▶ **Exercise directions**: The lines wanted are those in the data below that include "frames".
BEGIN Material provided
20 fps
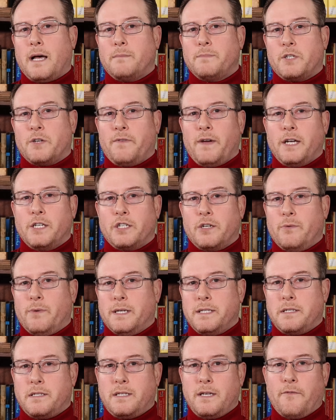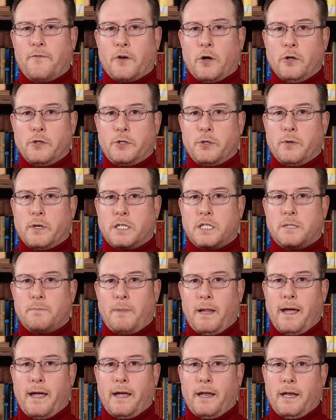observation was difficult to
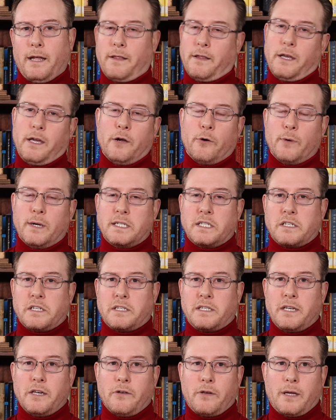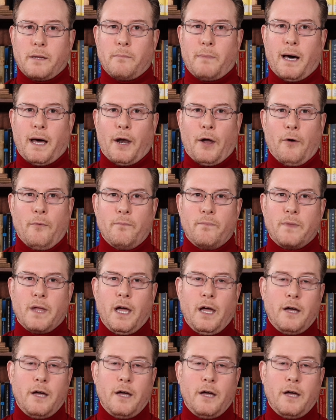explain in the Aristotelian model.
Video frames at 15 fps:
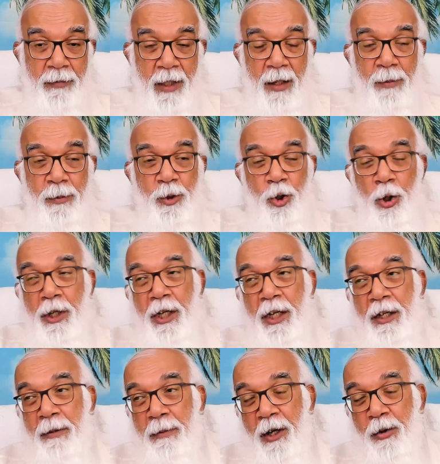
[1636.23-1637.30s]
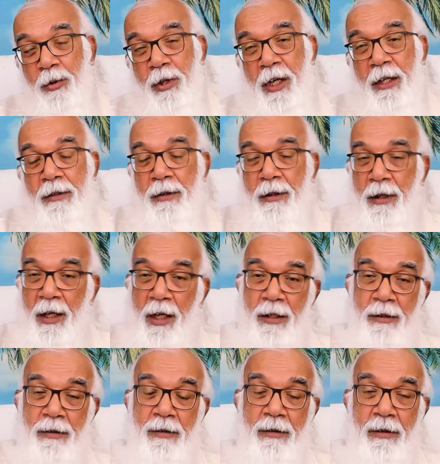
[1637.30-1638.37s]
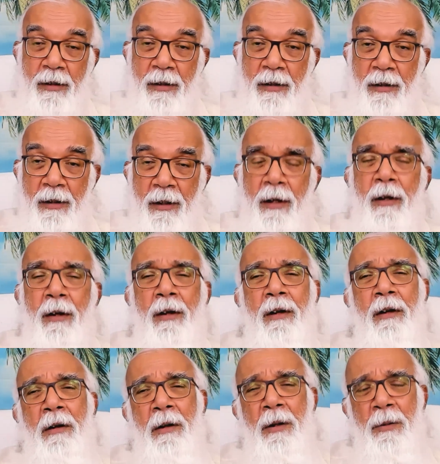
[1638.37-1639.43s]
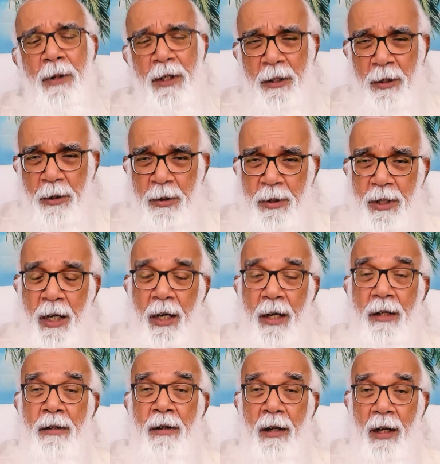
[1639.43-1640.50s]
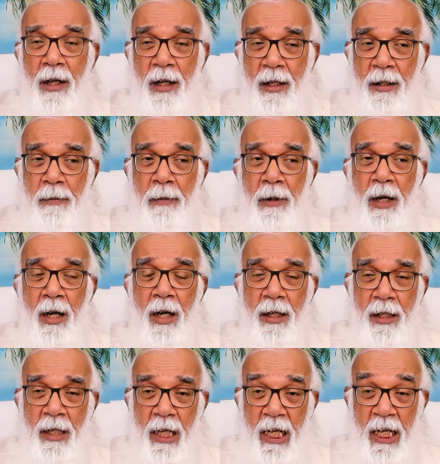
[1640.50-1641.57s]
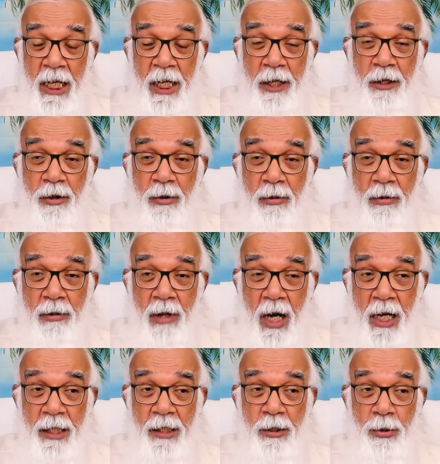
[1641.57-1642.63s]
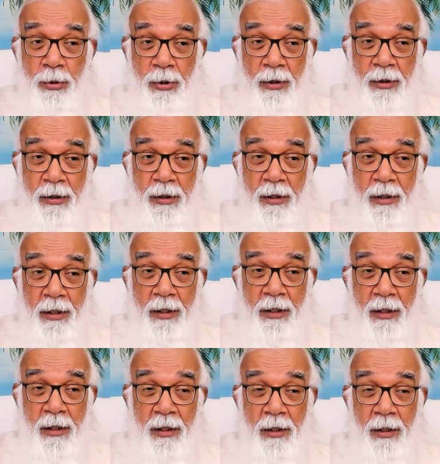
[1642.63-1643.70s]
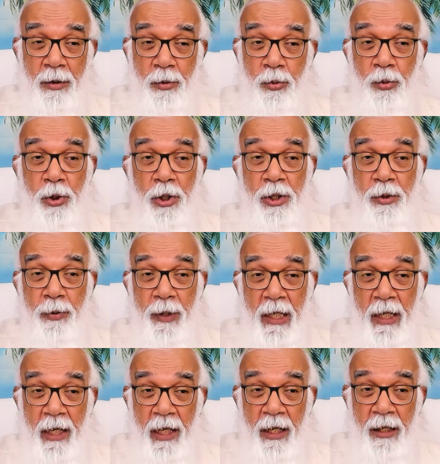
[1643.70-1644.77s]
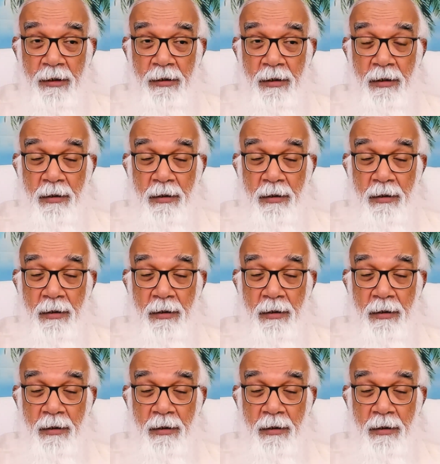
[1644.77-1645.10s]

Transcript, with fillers: I'm talking about intellect. Whether you say intellect, mind, ego, I thought, what we need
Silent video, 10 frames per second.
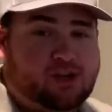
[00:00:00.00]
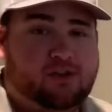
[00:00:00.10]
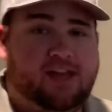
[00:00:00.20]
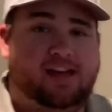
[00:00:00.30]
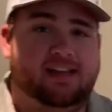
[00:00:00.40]

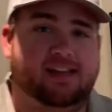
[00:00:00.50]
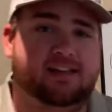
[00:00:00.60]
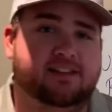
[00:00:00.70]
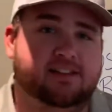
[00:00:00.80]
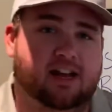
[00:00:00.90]
that
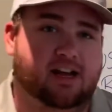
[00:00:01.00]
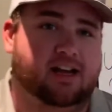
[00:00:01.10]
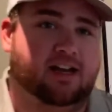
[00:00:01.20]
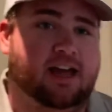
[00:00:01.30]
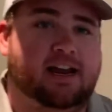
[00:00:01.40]
is
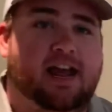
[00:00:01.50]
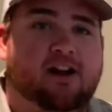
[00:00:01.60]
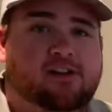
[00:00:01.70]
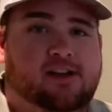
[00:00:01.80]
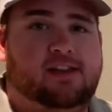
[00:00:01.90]
an
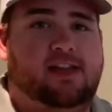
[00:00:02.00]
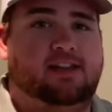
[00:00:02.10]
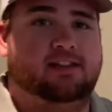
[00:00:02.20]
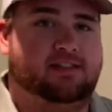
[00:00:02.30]
area that is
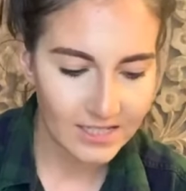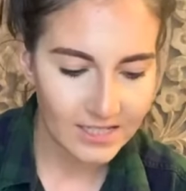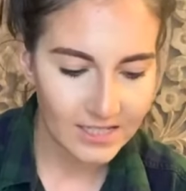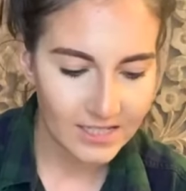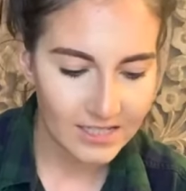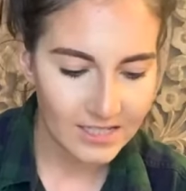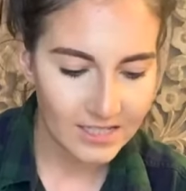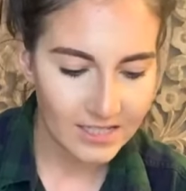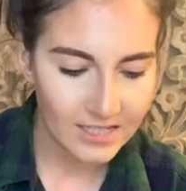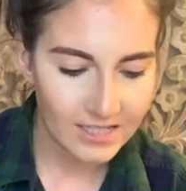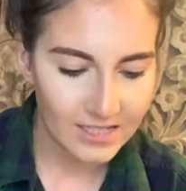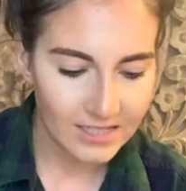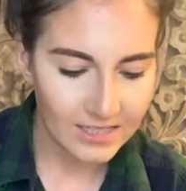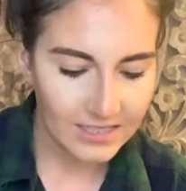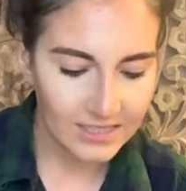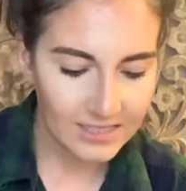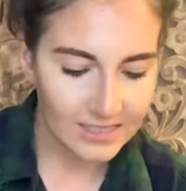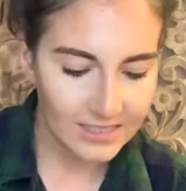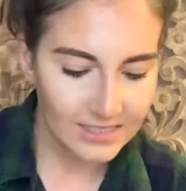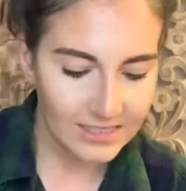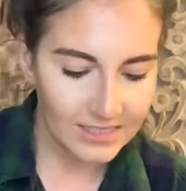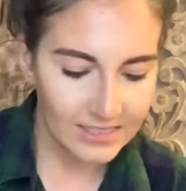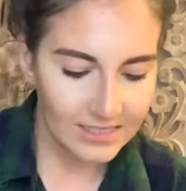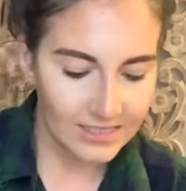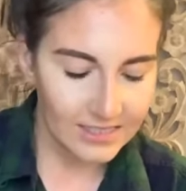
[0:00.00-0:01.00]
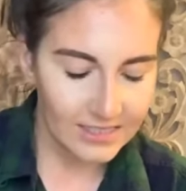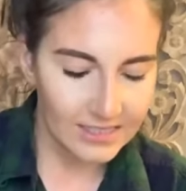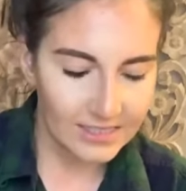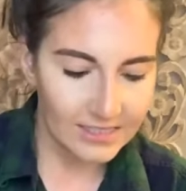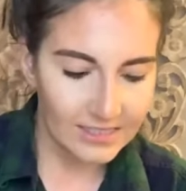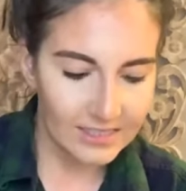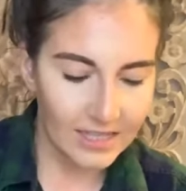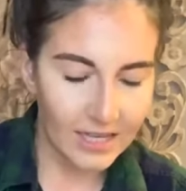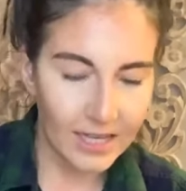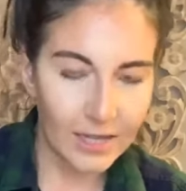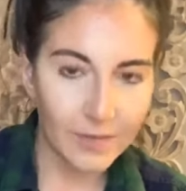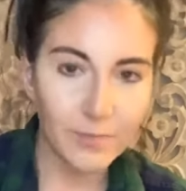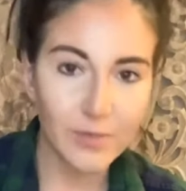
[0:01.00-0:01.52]

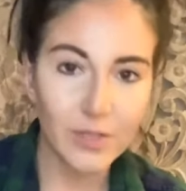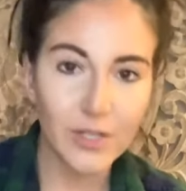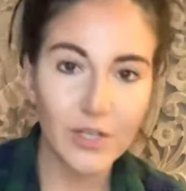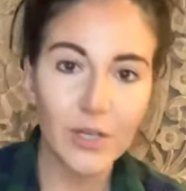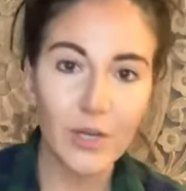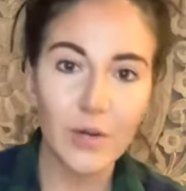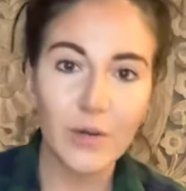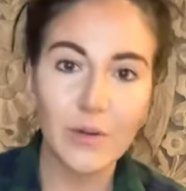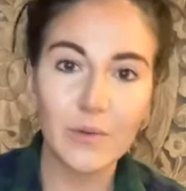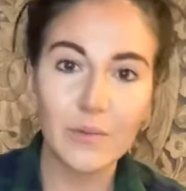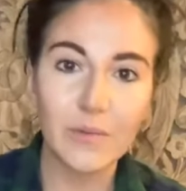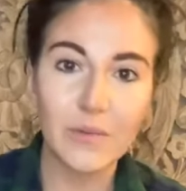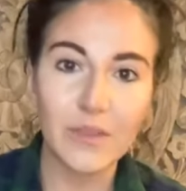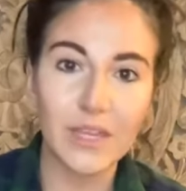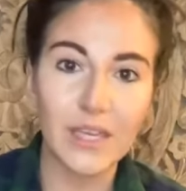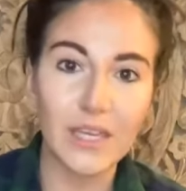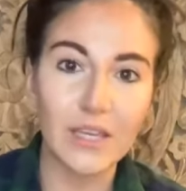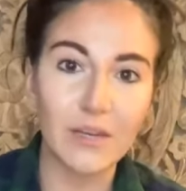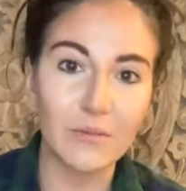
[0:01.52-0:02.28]
I'm gonna go in with like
END Material provided
▶ **Finished exercise**:
Video frames at 15 fps:
Silent video, 10 frames per second.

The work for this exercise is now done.